Task material:
+--

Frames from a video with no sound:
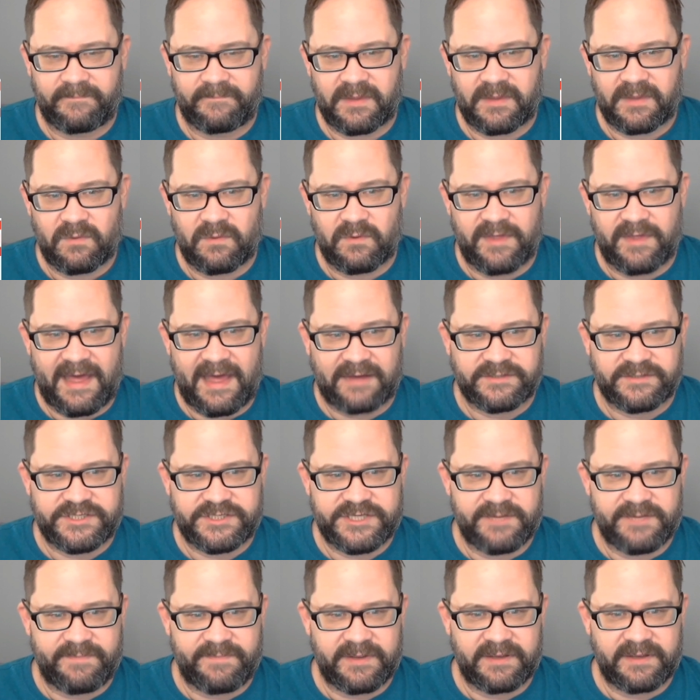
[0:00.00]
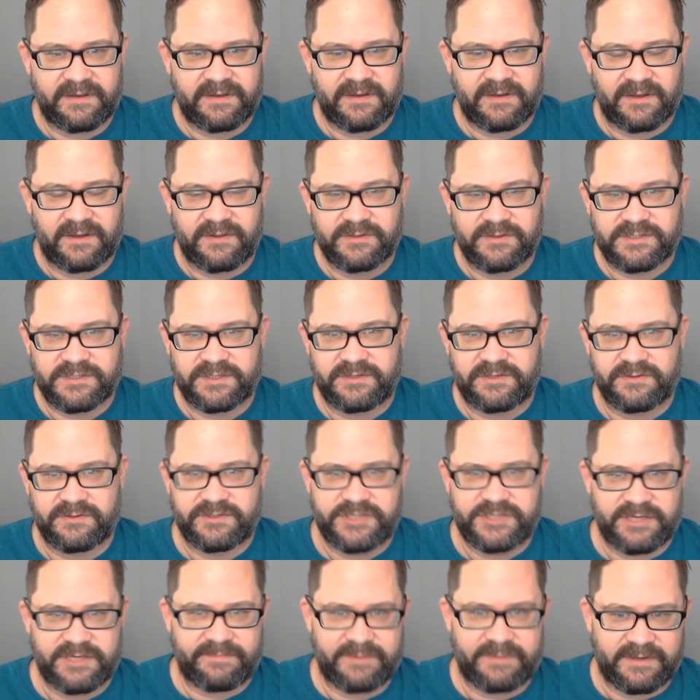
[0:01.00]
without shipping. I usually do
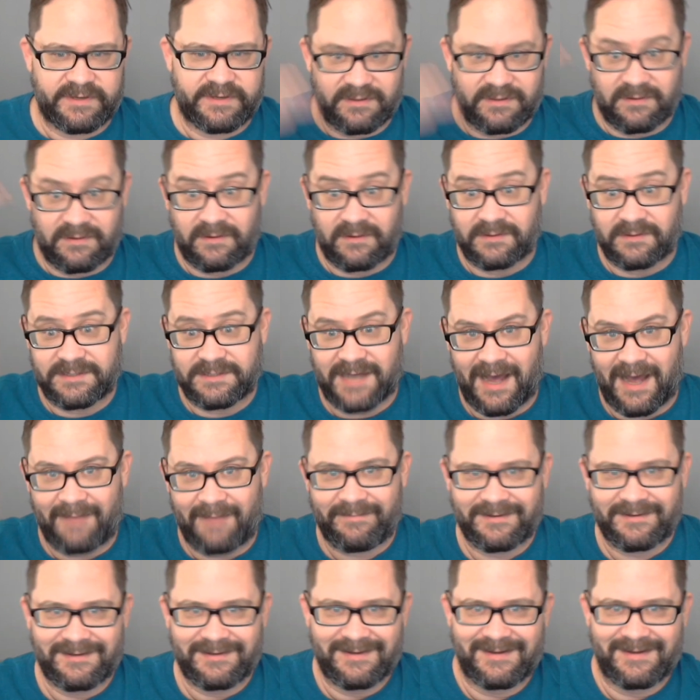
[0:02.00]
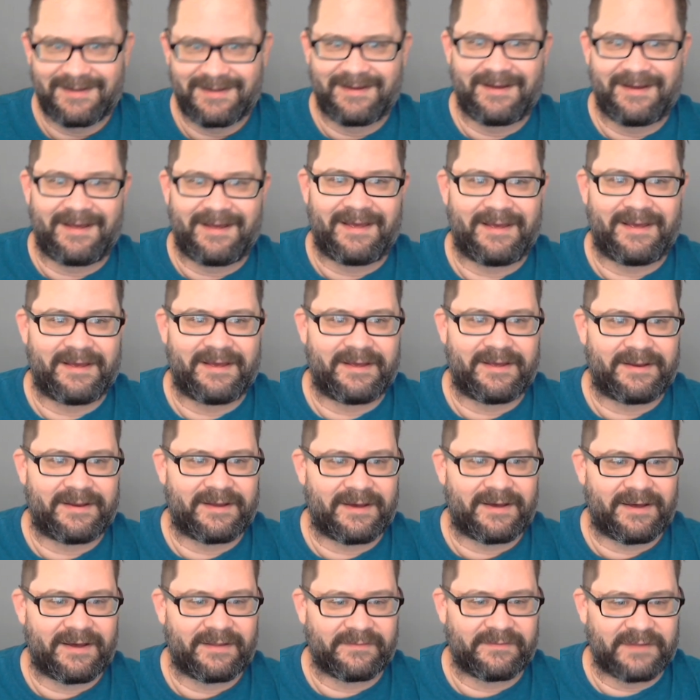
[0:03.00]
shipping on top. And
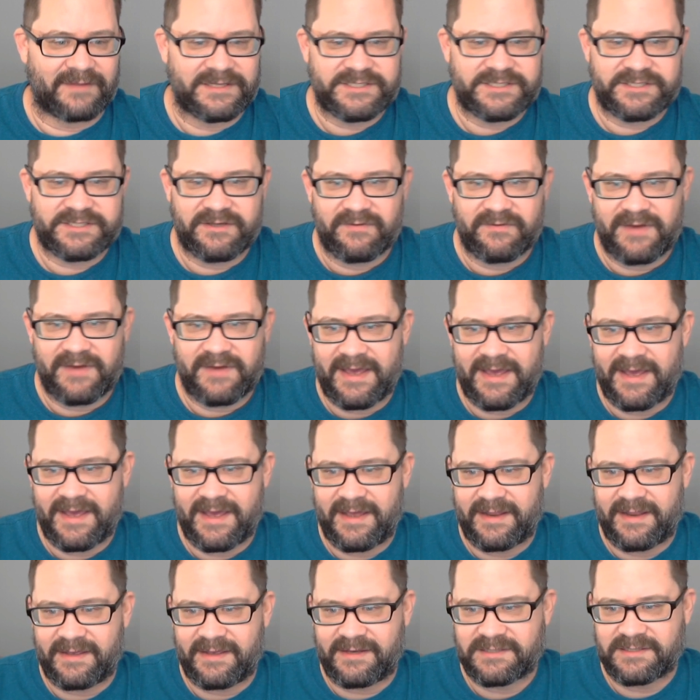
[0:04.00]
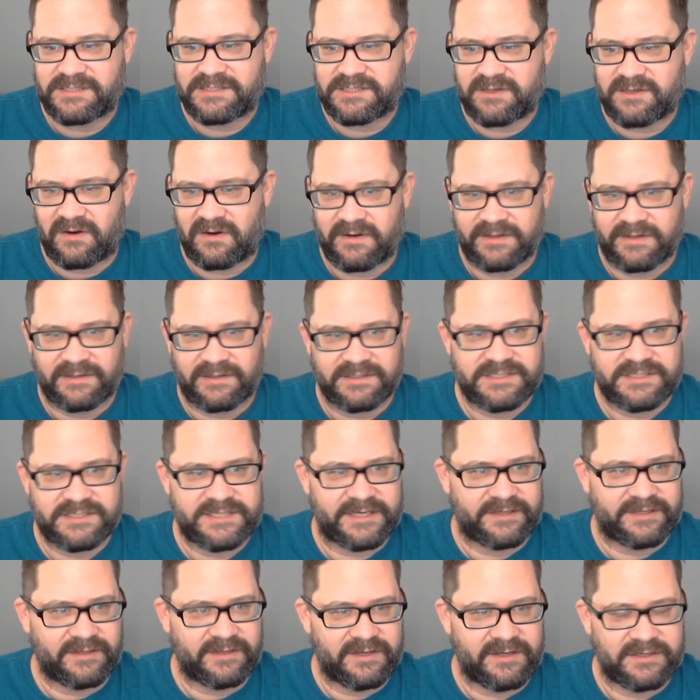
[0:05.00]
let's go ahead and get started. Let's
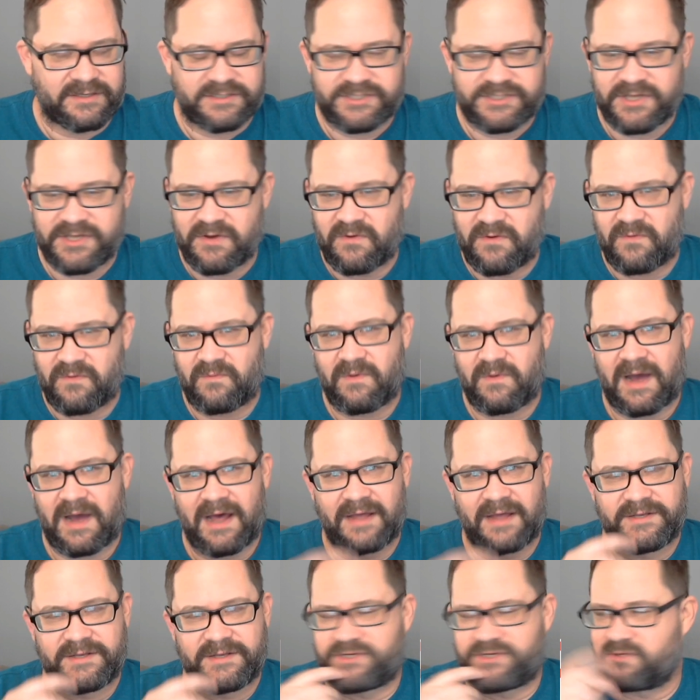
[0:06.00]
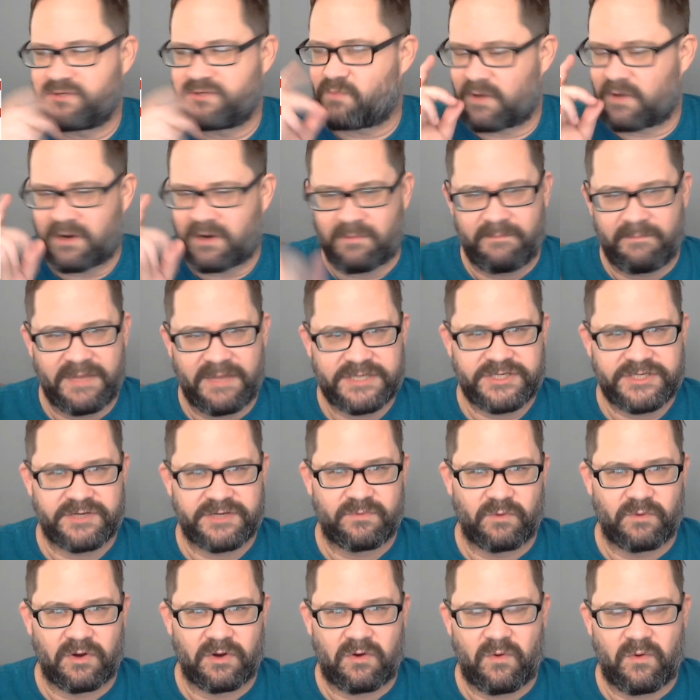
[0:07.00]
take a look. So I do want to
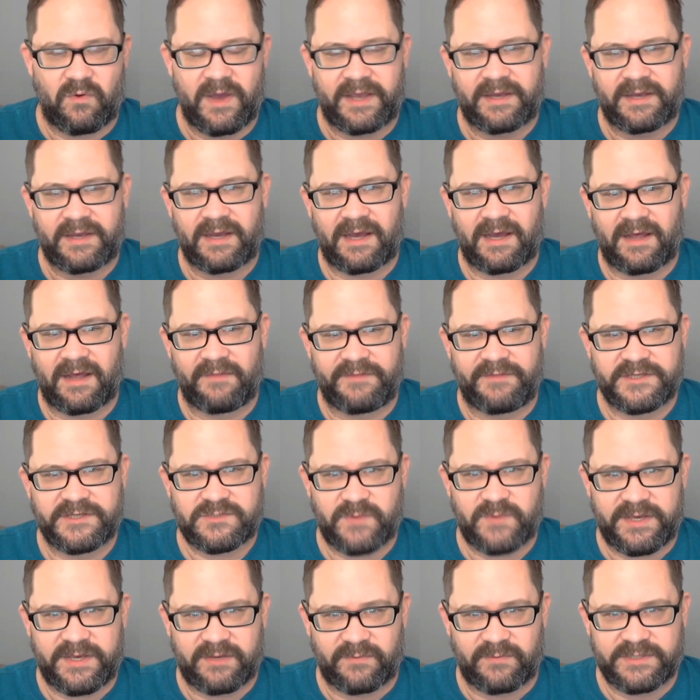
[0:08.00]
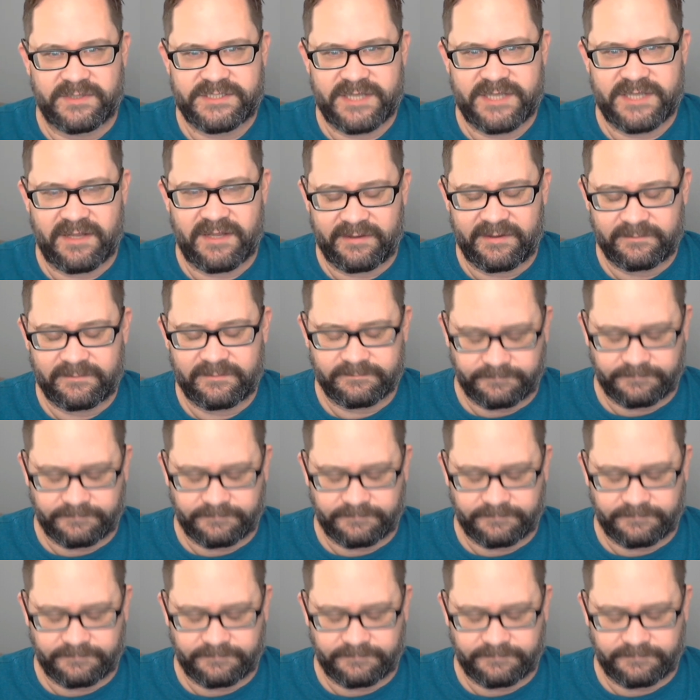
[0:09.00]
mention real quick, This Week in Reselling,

+--

Exercise instructions: Nothing but the pictures is to be left out; repeat the data exactly.

Response to this exercise:
Frames from a video with no sound:
[0:00.00]
[0:01.00]
without shipping. I usually do
[0:02.00]
[0:03.00]
shipping on top. And
[0:04.00]
[0:05.00]
let's go ahead and get started. Let's
[0:06.00]
[0:07.00]
take a look. So I do want to
[0:08.00]
[0:09.00]
mention real quick, This Week in Reselling,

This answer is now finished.